The point is that they now have no clear path to be a real business. The growth figures you point to are irrelevant when you read the articles about how they are actually doing sales. Anyone can buy stuff and sell it for less than they bought it for and use VC money to make up the difference. People will buy as much as they can from such a sucker until the game runs out.
Their original business plan was crazy ambitious but if they pulled it off (i.e. Got enough subscribers to make a profit) it was theoretically possible. Now there's no clear plan. They have to compete with Amazon, a company that barely makes any money on retail despite having like 40+ million people paying $100 a year to subscribe to the site.
They're spending crazy sums of money blasting into a market where there is no "money left on the table." Business 101 says that's a suicide mission.
>Many of the comments on here are pretty negative.
I'm pretty sure it is partly because most startups are started in some Garage without 250 million in runway. That doesn't mean this won't work. The fact that they are in New York/New Jersey and not in San Francisco might be another reason but that also does not mean this won't work.Just because you can't understand it does not mean it won't work, in fact it probably means it's more likely to work.

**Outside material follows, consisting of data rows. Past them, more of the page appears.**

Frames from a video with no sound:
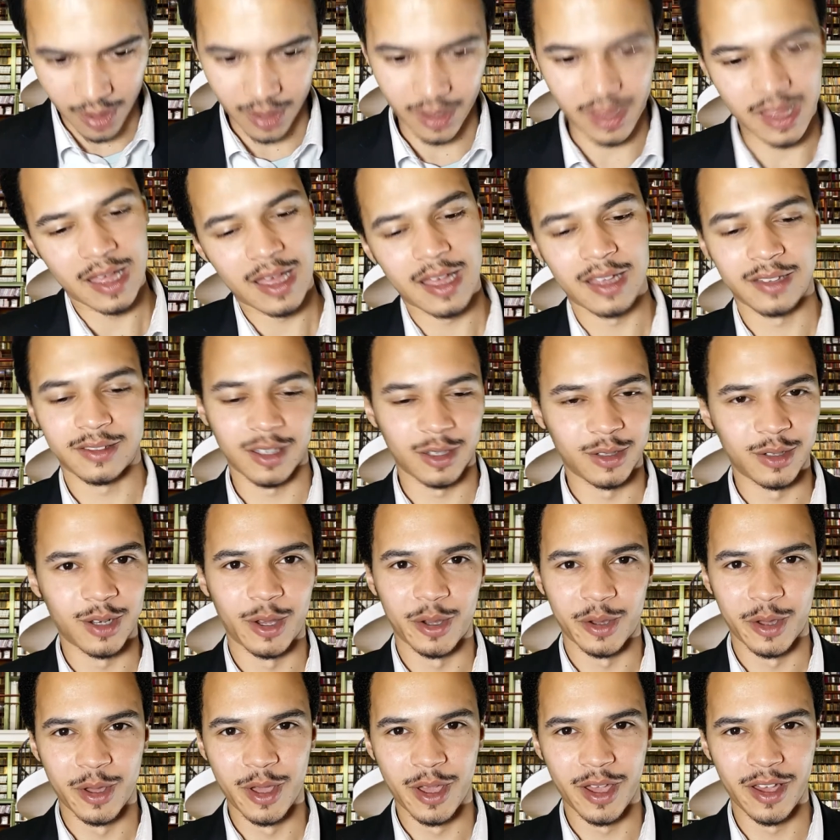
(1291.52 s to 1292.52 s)
I don't know,
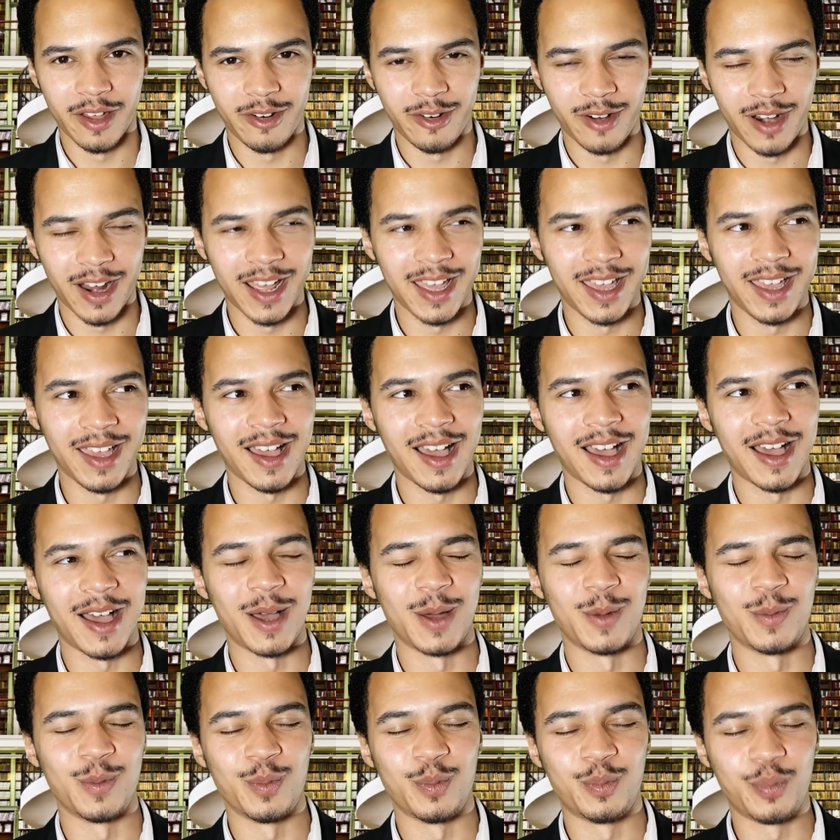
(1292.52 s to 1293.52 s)

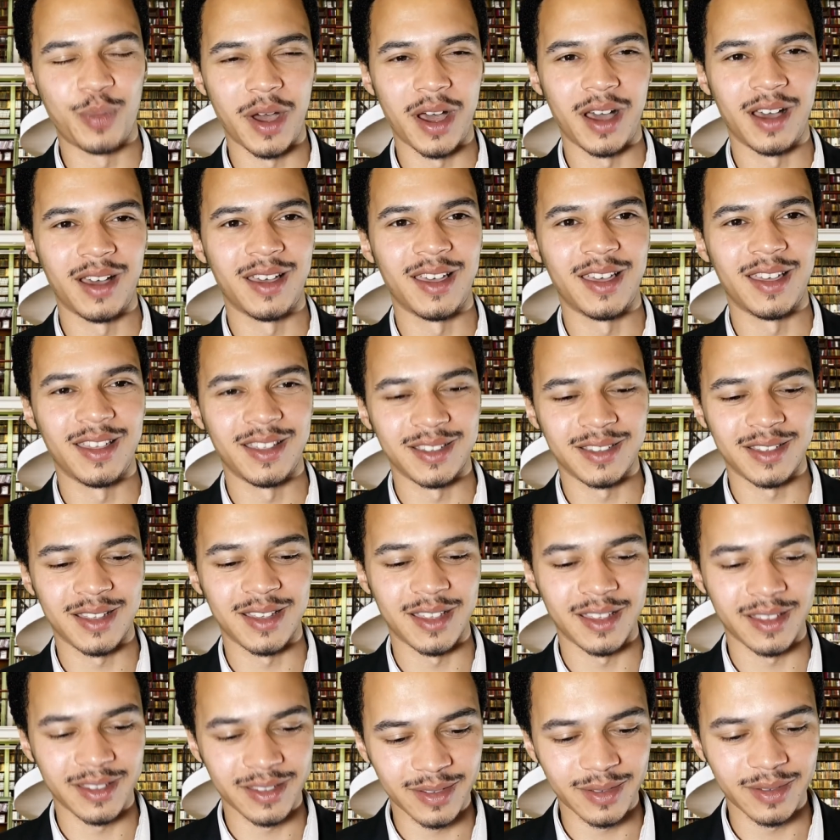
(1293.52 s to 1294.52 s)
right? But
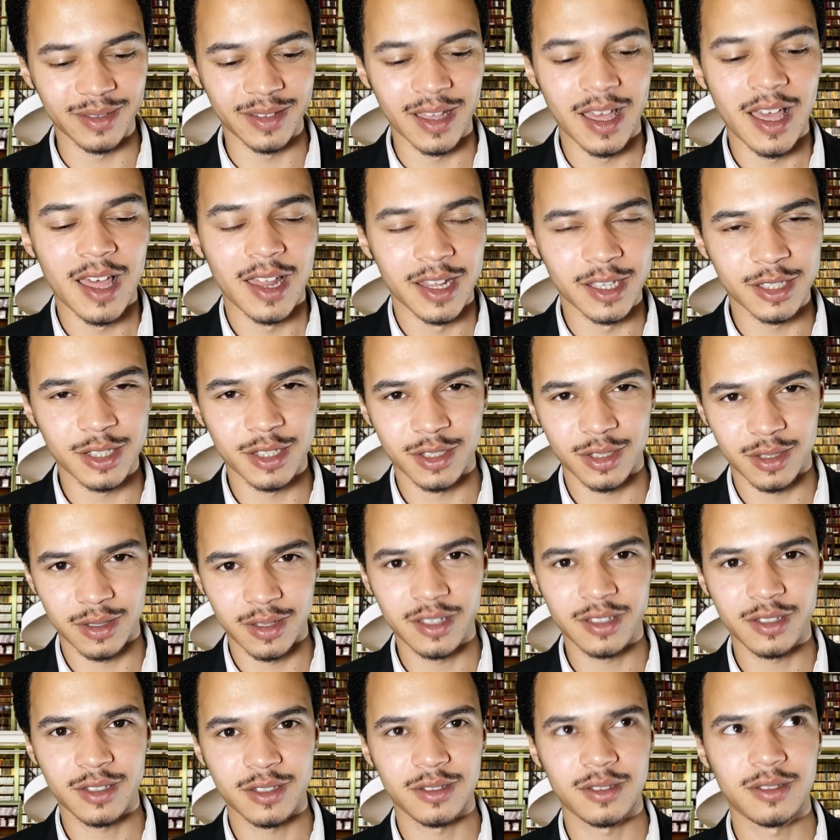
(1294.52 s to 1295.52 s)
let's just
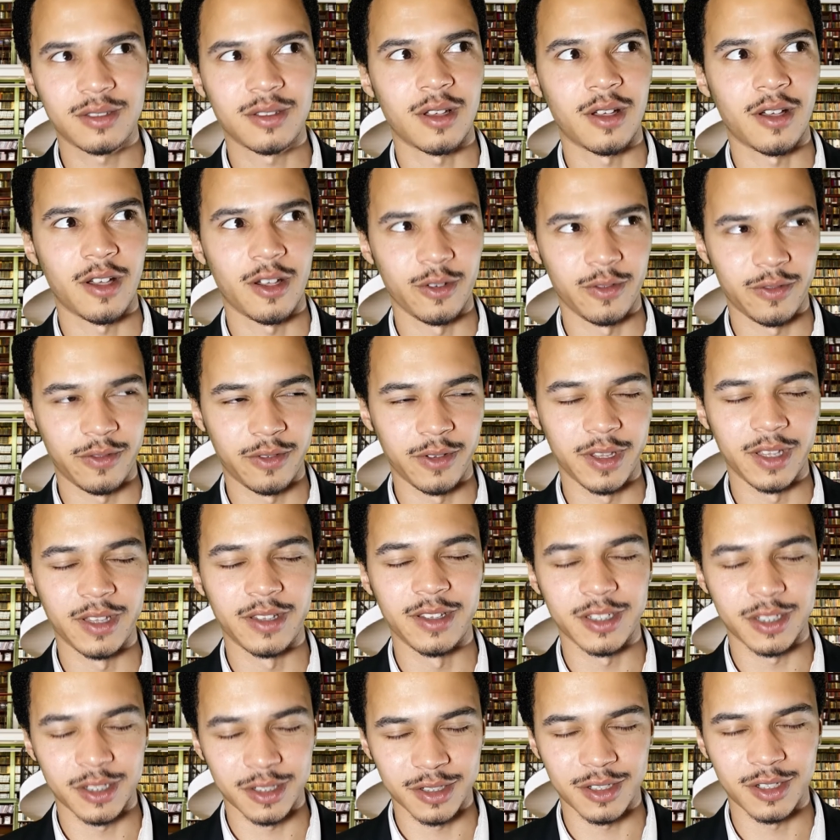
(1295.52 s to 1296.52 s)

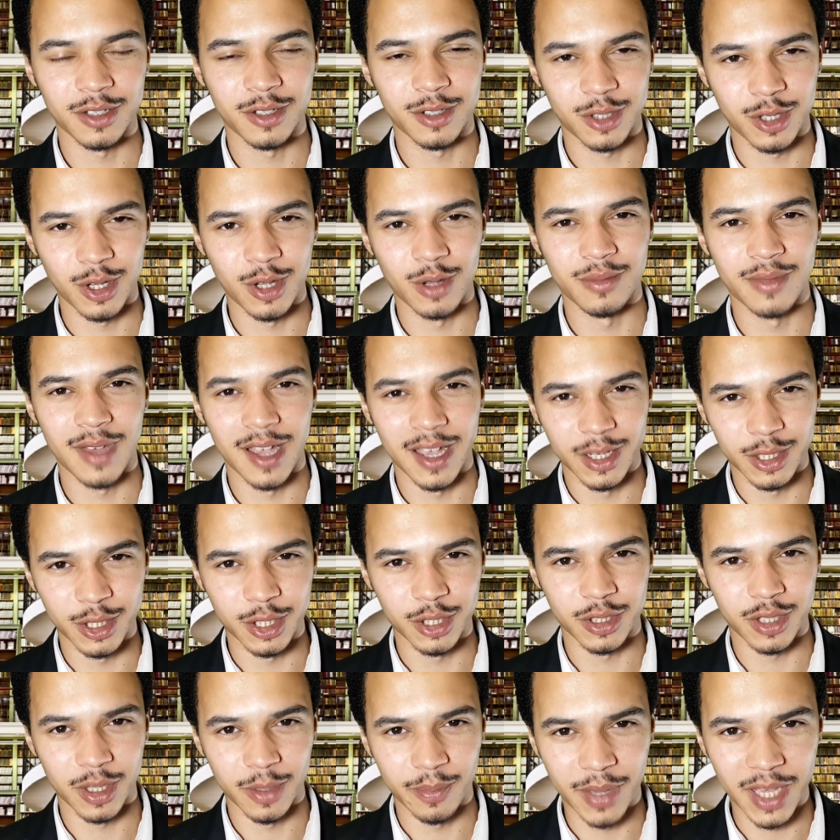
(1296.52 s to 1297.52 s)
assume that it's
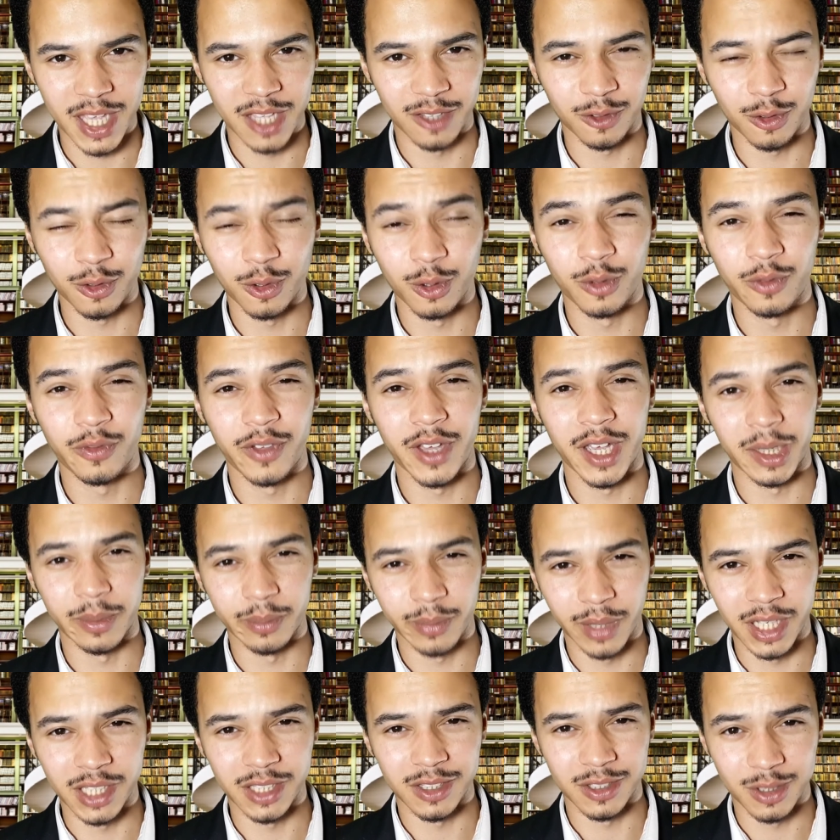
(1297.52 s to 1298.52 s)
just a peaceful thing,
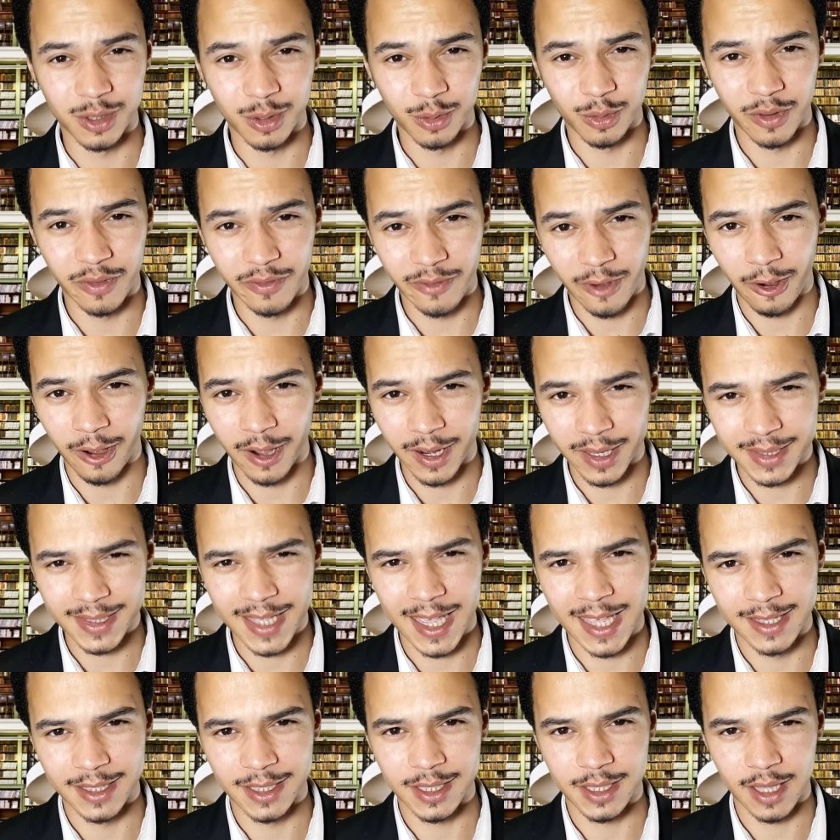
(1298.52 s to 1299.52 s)
but it's still a very
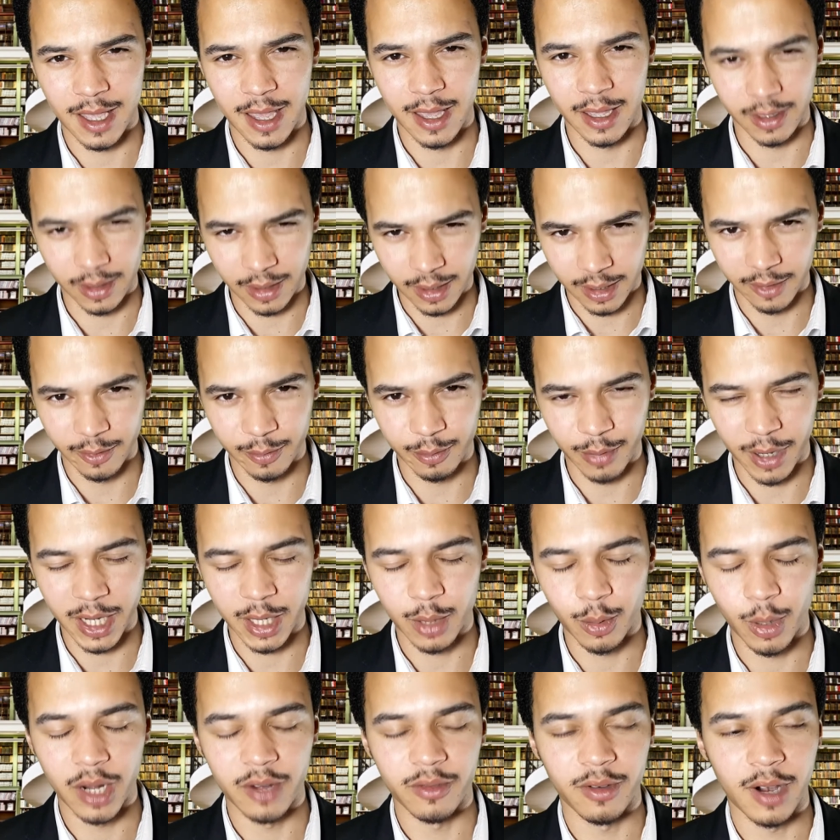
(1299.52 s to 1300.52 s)
tense kind of
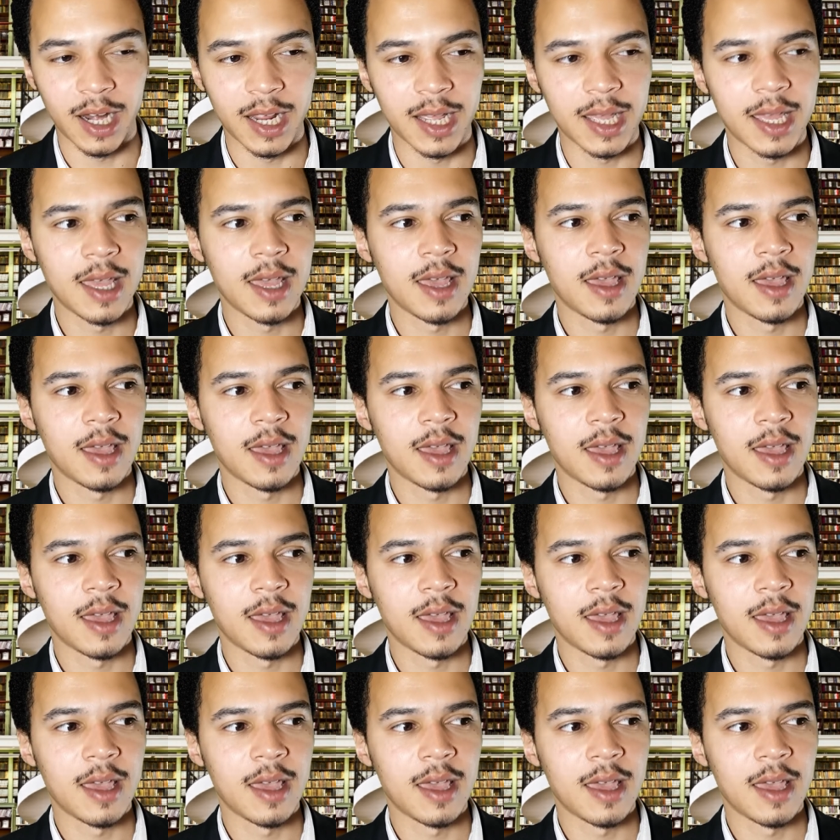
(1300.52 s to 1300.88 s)
breakaway, right?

Fair enough.. We are just questioning how it is going to make money as the subscription model is suppose to be it's main source of revenue. Although it has surpassed some big names, that can change quickly. History has a way of repeating itself when it comes to start-ups such as this if you know what I mean. $250 million is ALOT of money..
Yes, it's negative. Investing two hundred and fifty million dollars in something that seems to have no business model other than giving money away is the exact opposite to the YC philosophy of starting companies. And the signs you claim mean they are "doing something right" I claim are only signs that they're spending 250 million dollars.

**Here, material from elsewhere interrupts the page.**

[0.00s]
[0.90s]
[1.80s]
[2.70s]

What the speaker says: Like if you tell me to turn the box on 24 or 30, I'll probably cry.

And remember Carl Sagan: "They laughed at Columbus, they laughed at Fulton, they laughed at the Wright brothers. But they also laughed at Bozo the Clown."
That was fast. I met them pre-launch at Channel Advisor Catalyst earlier this year. Wouldn't it make sense to at least go a year? They had a fancy booth, fancy swag, and they have a fancy website. No traction?
I'm just curious, any success stories where business dropped membership fees or started offering free plans instead of starting with free plans and later switching them off?
Everything I was about to purchase from Jet was more expensive than Amazon, even without prime. I unsubscribed from their emails and gave up with them.
There must be a heavy price difference depending on location because for me I was able to find many things that were 10% or more cheaper than Amazon. I ordered a blender for nearly half the price of the same model on Amazon for example.
Everything I looked at was technology or electronics. I don't really buy anything else on Amazon to be honest. You got an amazing deal though holy crap.
Three examples:
- You can't see prices for many items without logging in. For a site that is geared towards price-conscious consumers, this is such a silly move. Alternatively, they consider login/registration as a worthwhile conversion (otherwise they could show you the price when you add something to cart.)
- Yet, their registration page doesn't let you create an account with Facebook, Google or anything else. If you care about conversions, act like you care!
- Their Help is an email address or a phone number. Seriously? No chat? No FAQ? Even Comcast has this figured out. If your LTCV is > $500, there is no reason to skimp on support when you don't have traction.